FDA Seeks to Dismiss Suit Alleging it Should Not Have Approved Drug to Reduce Cattle Waste Emissions


The United States Food and Drug Administration (FDA) and Elanco Animal Health, an animal pharmaceutical company which intervened in favor of the defendants, each filed a motion to dismiss a lawsuit alleging that the FDA, its commissioner Stephen Hahn, and Alex Azar, Secretary of the United States Department of Health and Human Services, should not have approved Experior, a drug which was meant to reduce harmful gasses released by cattle being raised for beef. 

The motions which were filed on Thursday in the California Northern District Court argued that the court should dismiss the case because the plaintiffs do not have standing. Experior is reportedly in a category of drugs called beta-agonists, which are designed to help increase industrial meat production, however, the plaintiffs argued that it inflicts harm on cows and the environment.  

The lawsuit was filed by the Animal Legal Defense Fund, Food & Water Watch, and Food Animal Concerns Trust in June of this year. The parties said in their complaint that the drug, Experior, produced by Elanco US, Inc. “allegedly results in less ammonia gas released from waste produced by cows raised for beef.” The complaint explained that the FDA approved Experior in late 2018, and later denied a petition to stay the approval, violating the Federal Food, Drug, and Cosmetic Act and the National Environmental Policy Act because the defendants reportedly did not meet the standards of the statutes. 

The plaintiffs said that the approval of Experior “will allow producers to administer this controversial new drug to the nearly 100 million cows raised for beef in the United States despite the facts that FDA did not properly announce the approval in the Federal Register, Experior has not been shown to be safe and effective, and FDA did not adequately consider the drug’s environmental impacts.” They further alleged that drugs like Experior could be linked to high mortality rates in cows. 

In their attempt to dismiss the lawsuit, the FDA argued that the plaintiffs, and members of their organizations, had not suffered an injury and do not have standing to file the lawsuit. The motion also claimed that the plaintiffs did not adequately allege that the FDA and its approval of Experior were at fault for the alleged harms, but rather, the harms could be attributed to third-party feedlot practices, other systems similar to Experior, and self-inflicted harms. 

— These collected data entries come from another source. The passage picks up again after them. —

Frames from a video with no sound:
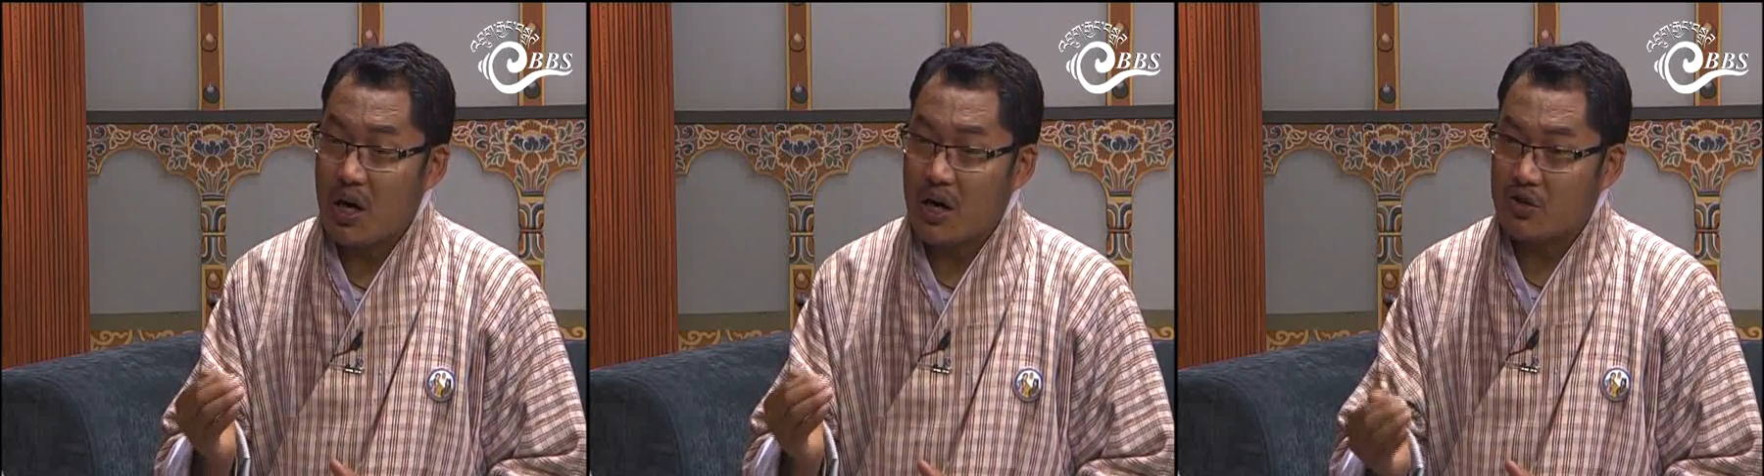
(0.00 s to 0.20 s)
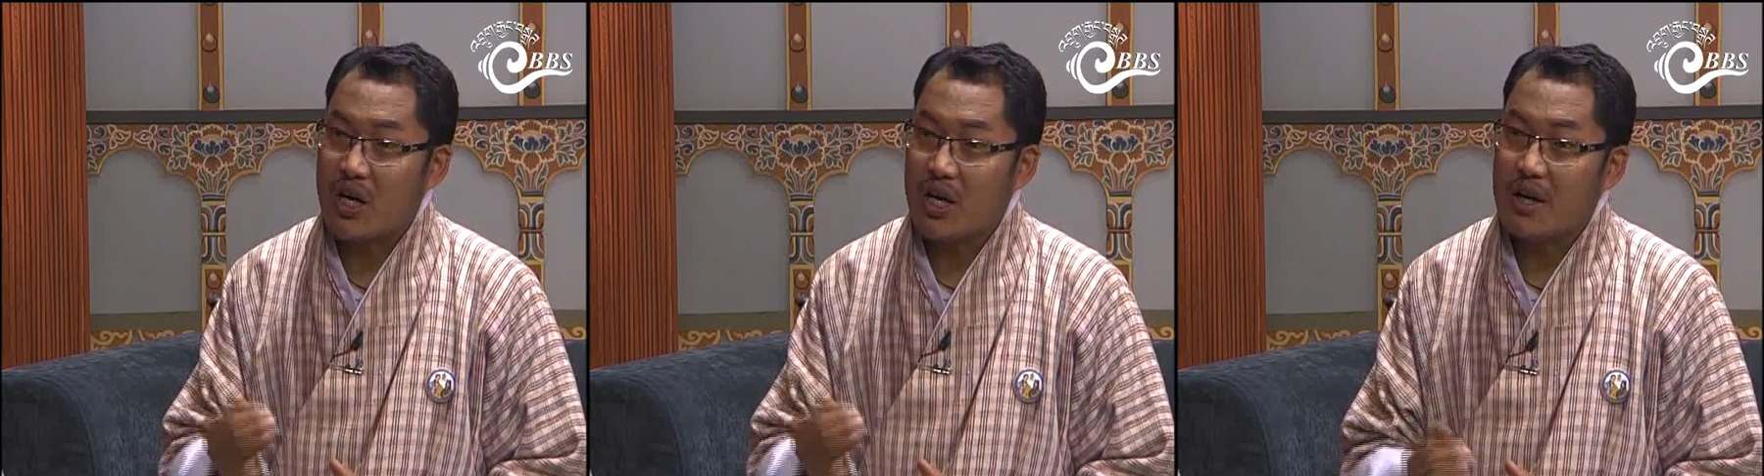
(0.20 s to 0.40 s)

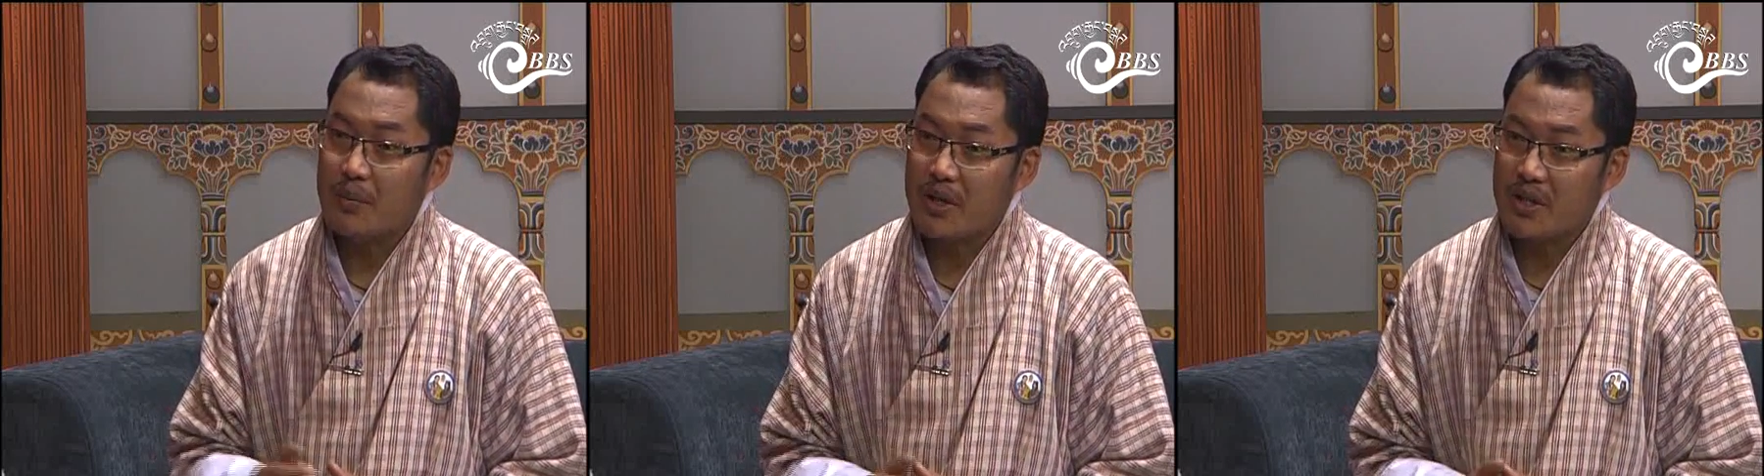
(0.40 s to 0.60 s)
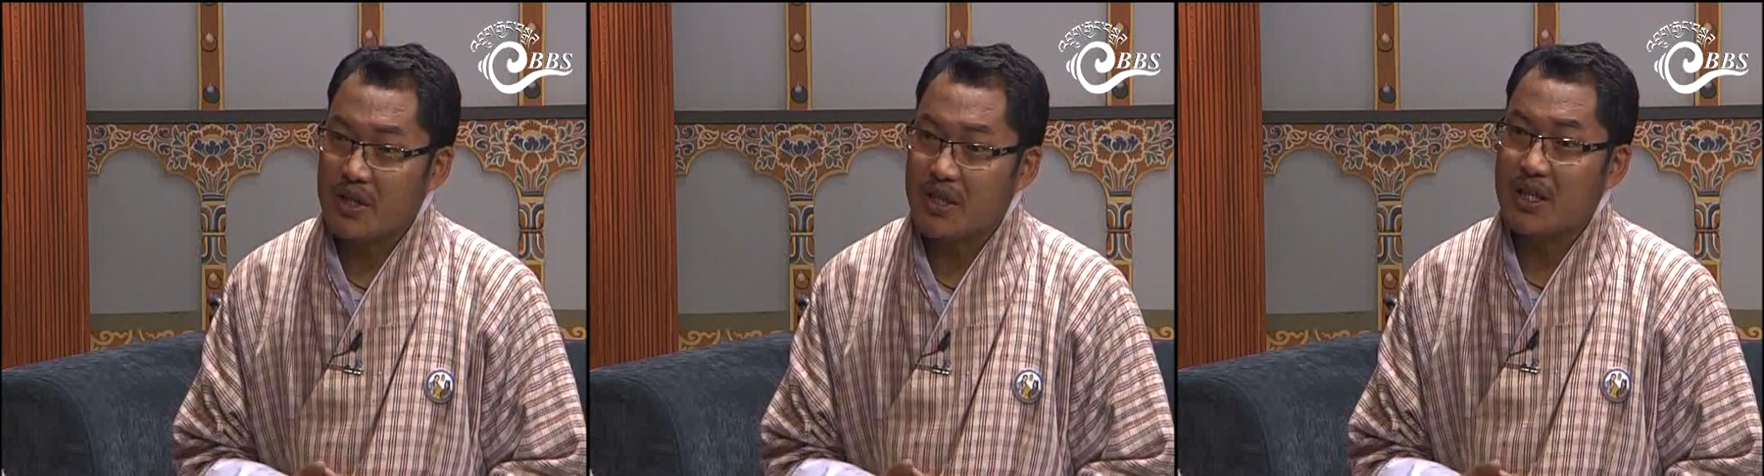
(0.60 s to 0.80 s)
a trial
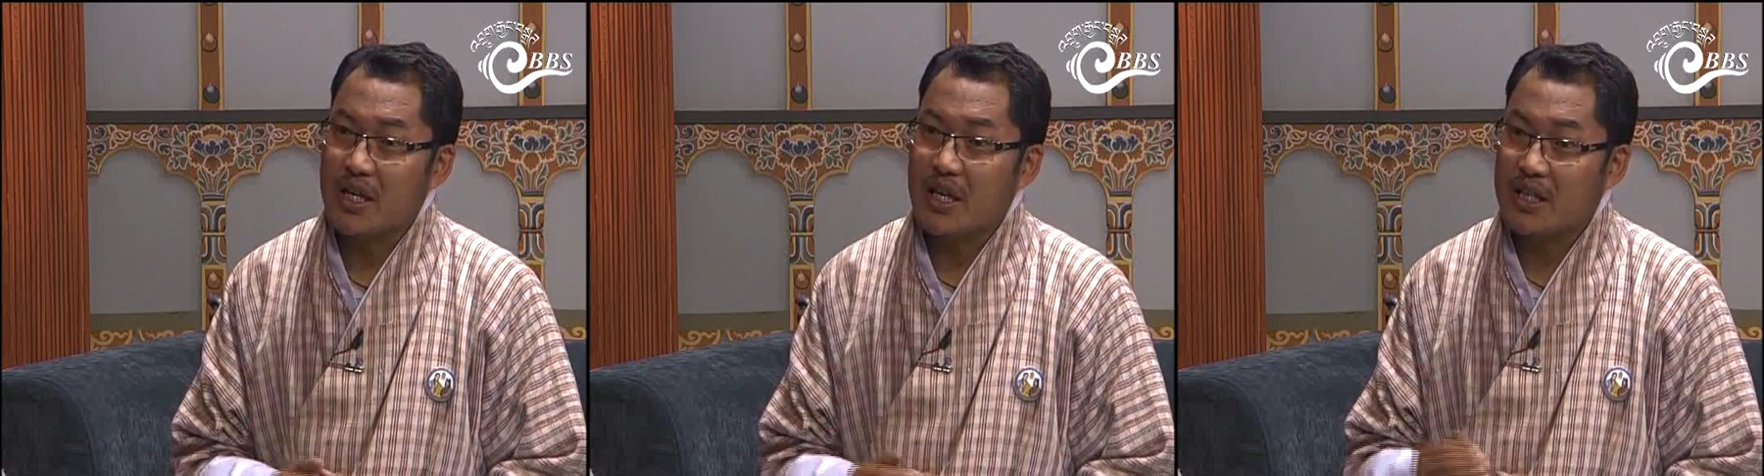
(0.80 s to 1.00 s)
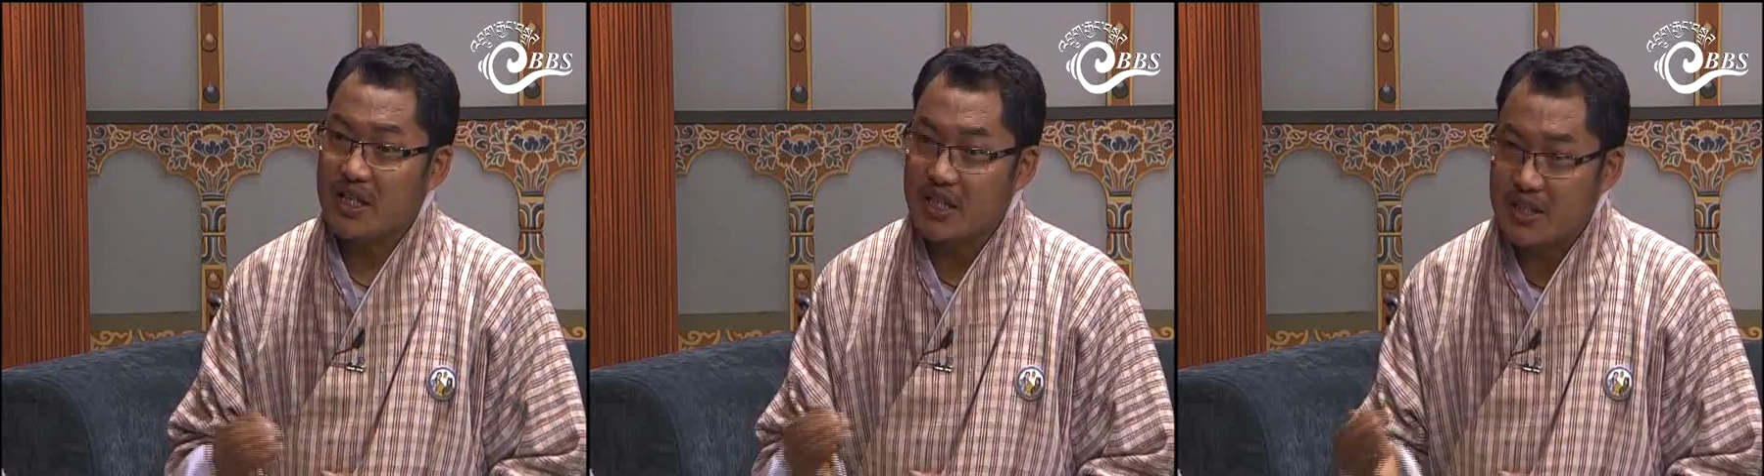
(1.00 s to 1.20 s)
basis,
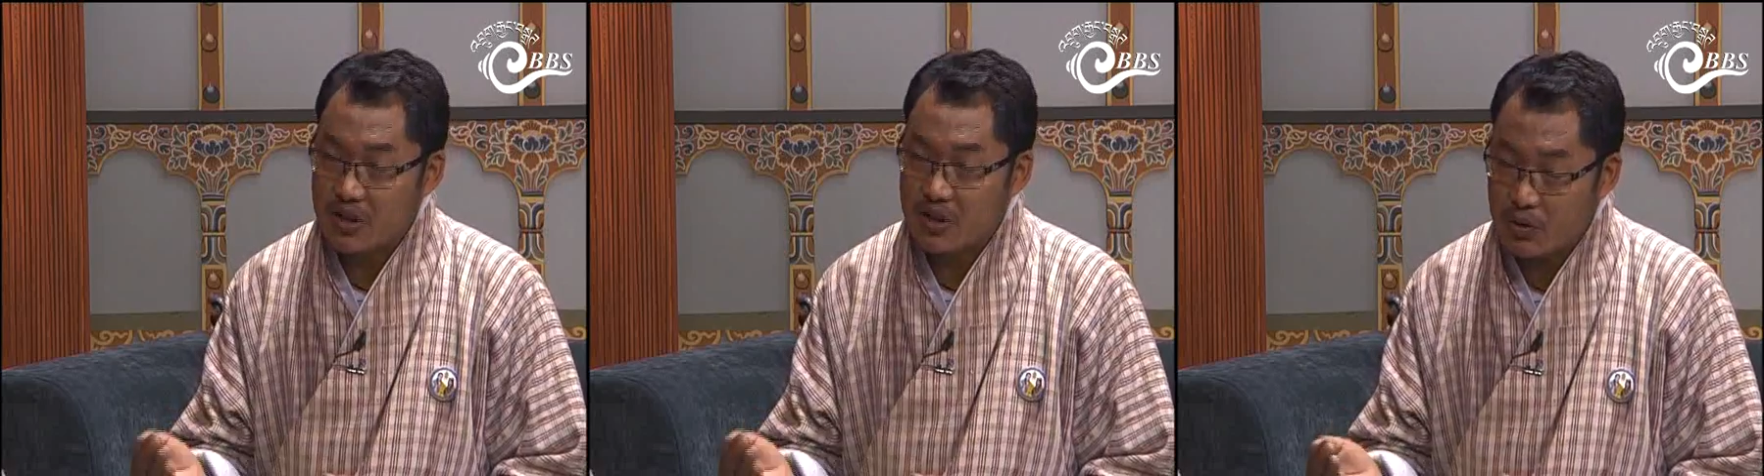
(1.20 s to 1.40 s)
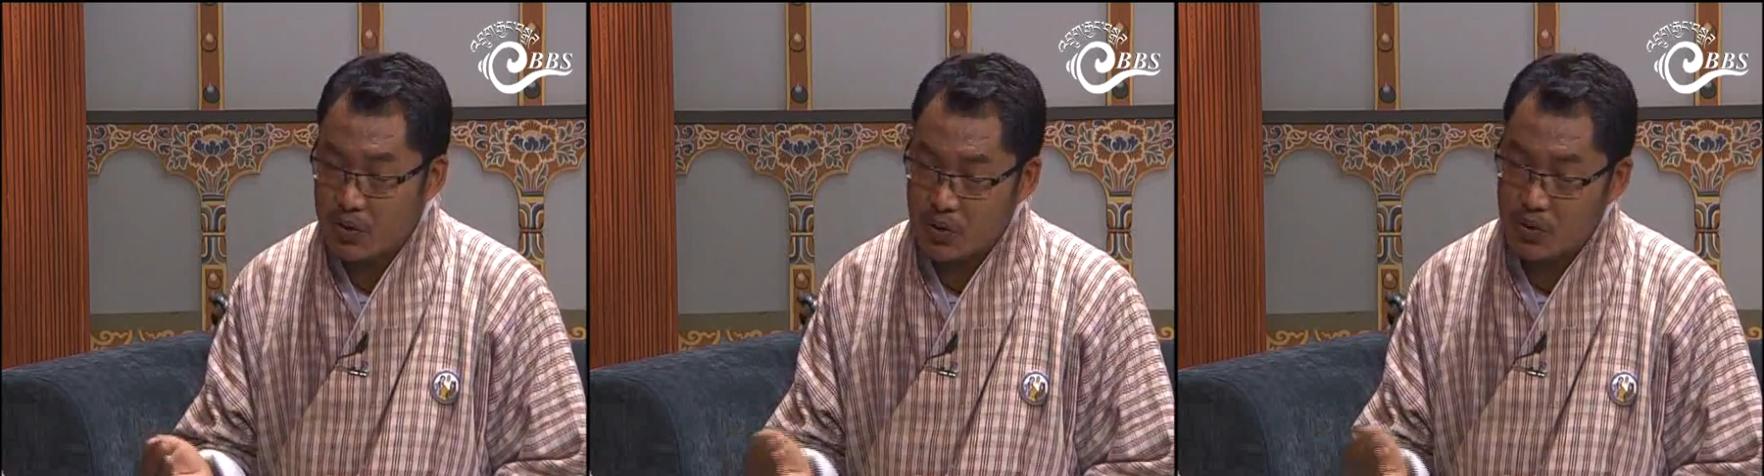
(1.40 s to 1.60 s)
and it is
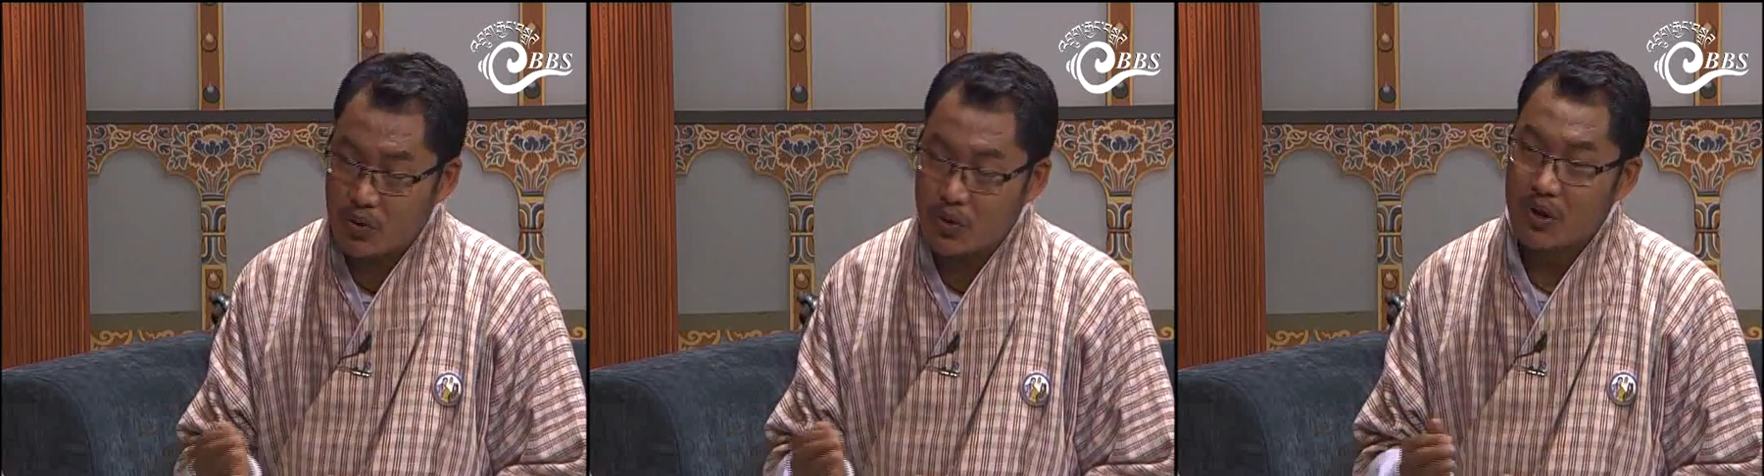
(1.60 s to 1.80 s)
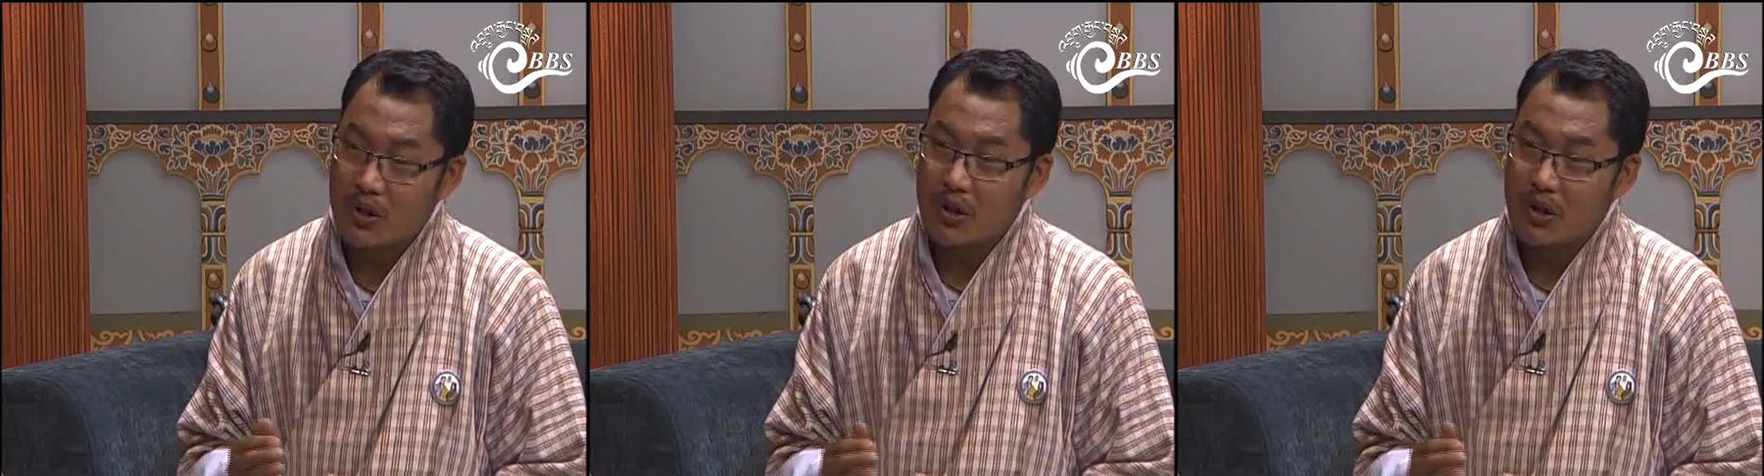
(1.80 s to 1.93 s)
going to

The FDA and lawyers with the Department of Justice, which represents the federal defendants, argued that all of the claims should be dismissed. The motion said that the “Plaintiffs have identified a variety of alleged harms from feedlots, other beta-agonists, and the actions of the industrial farming industry.  Whatever the merits of those allegations, they do not help Plaintiffs to establish standing in this case. Neither Plaintiffs nor their members have been harmed by FDA’s approval of Experior, nor do they sufficiently allege that its approval will harm them in the immediate future.” 

Elanco, represented by Covington & Burling LLP, cited many of the same causes in its motion to dismiss. The plaintiffs were represented by the Animal Legal Defense Fund and the Law Office of Paige Tomaselli.